The chemistry sizzles between Simon and Dakota, and both of them are likable and attractive characters, although consistency and believability vary at the convenience of the author. Simon is a charming knuckle-dragger – or diamond in the rough, if you prefer – but every once in a while says something really girly, which sounds more like the author talking. For example, he thinks a hot shower sounds “heavenly,” and resists a public display of affection with Dakota because they’ve “caused enough gossip.”

I usually like Ms. Foster’s heroines, who are feisty and stand up for themselves – Dakota learned self-defense so she would not feel so vulnerable – but I sometimes like them in spite of the fact that they’re not very bright with it. Dakota is one of those annoying girls who gets into trouble because she keeps insisting that she can take care of herself, even when it’s clear to everyone else that she’s not doing such a great job. Mostly those women disappeared from romance novels in the early days of the new millennium, and most of us said ‘good riddance.’

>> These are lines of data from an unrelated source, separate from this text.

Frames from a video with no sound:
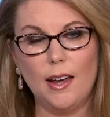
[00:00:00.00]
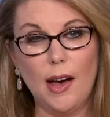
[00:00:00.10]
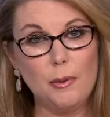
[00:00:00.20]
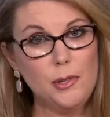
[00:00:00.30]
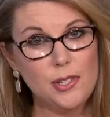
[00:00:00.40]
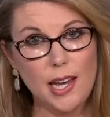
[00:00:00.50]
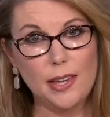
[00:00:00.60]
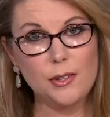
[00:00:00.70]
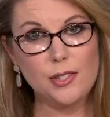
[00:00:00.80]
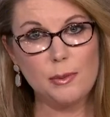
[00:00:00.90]
Now, I will
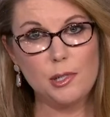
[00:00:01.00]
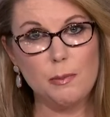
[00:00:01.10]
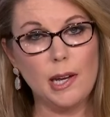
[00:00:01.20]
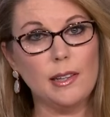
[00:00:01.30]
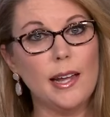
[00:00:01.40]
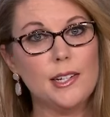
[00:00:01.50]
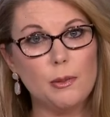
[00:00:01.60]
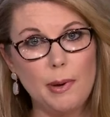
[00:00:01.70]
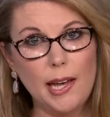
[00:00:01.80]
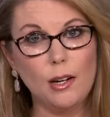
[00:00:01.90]
say there seems to be a lot of
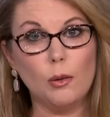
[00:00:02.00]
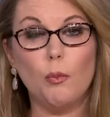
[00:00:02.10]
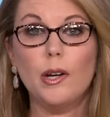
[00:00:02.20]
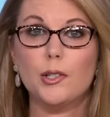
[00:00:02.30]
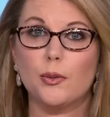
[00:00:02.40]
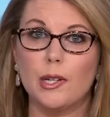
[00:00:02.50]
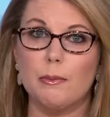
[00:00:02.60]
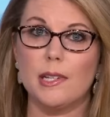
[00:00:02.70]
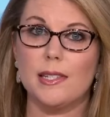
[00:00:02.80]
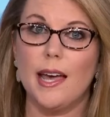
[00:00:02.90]
debate on what
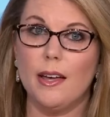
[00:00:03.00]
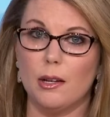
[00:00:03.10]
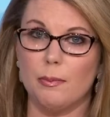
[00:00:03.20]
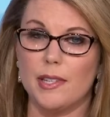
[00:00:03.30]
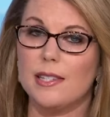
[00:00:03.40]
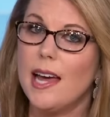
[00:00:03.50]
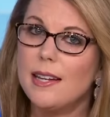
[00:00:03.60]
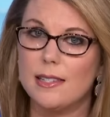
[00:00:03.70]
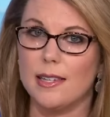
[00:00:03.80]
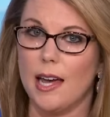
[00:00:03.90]
treatments help. The
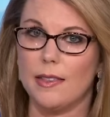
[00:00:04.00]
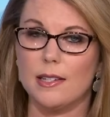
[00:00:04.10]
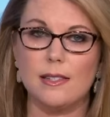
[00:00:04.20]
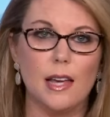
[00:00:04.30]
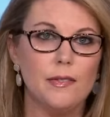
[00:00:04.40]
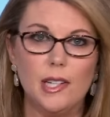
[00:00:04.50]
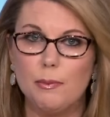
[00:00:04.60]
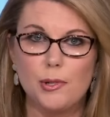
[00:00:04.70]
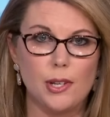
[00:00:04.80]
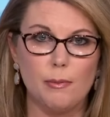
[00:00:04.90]
stats say that
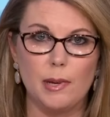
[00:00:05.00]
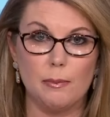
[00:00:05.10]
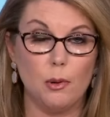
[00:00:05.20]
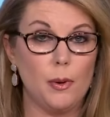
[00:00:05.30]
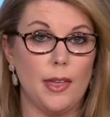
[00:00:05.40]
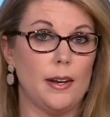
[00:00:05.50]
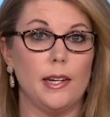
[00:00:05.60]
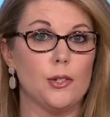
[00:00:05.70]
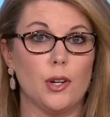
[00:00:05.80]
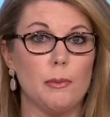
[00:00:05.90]
70% of people without
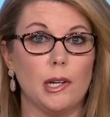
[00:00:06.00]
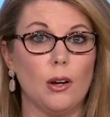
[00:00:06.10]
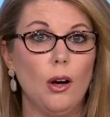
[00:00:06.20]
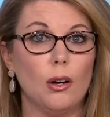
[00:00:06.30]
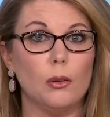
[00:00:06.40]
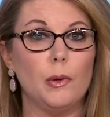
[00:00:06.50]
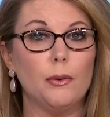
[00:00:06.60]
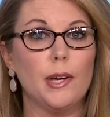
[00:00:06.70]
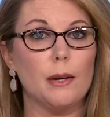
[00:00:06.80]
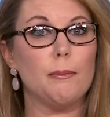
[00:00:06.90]
any treatment at all
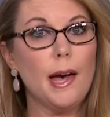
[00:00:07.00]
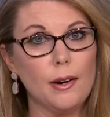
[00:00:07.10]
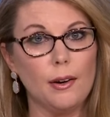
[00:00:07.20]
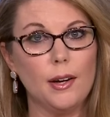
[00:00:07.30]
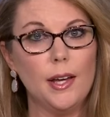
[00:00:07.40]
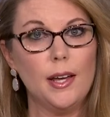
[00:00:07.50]
will get better.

And she’s ridiculously coy about why she wants to get Barnaby and Simon together. Come on, girl, do you want those letters or not? Again, the author has made this choice primarily to draw out the story, so it’s very unsatisfying.

There’s a subplot in which Dakota’s life is in danger, which ends with her using her fighting skills to beat the crap out of someone. Now, I don’t want to get all Politically Correct and whatever, but I have to say I’m not crazy about this, no matter how much you think the bad guy had it coming. It wouldn’t be okay for a man to knock around a female character, no matter what she’d done to him, so, in my opinion, saying it’s all right for the female to beat up a man is just an uncomfortable double standard.

This would make a good beach book – although it’s spicy enough that you may want to read it in air conditioned comfort rather than sitting in the sun!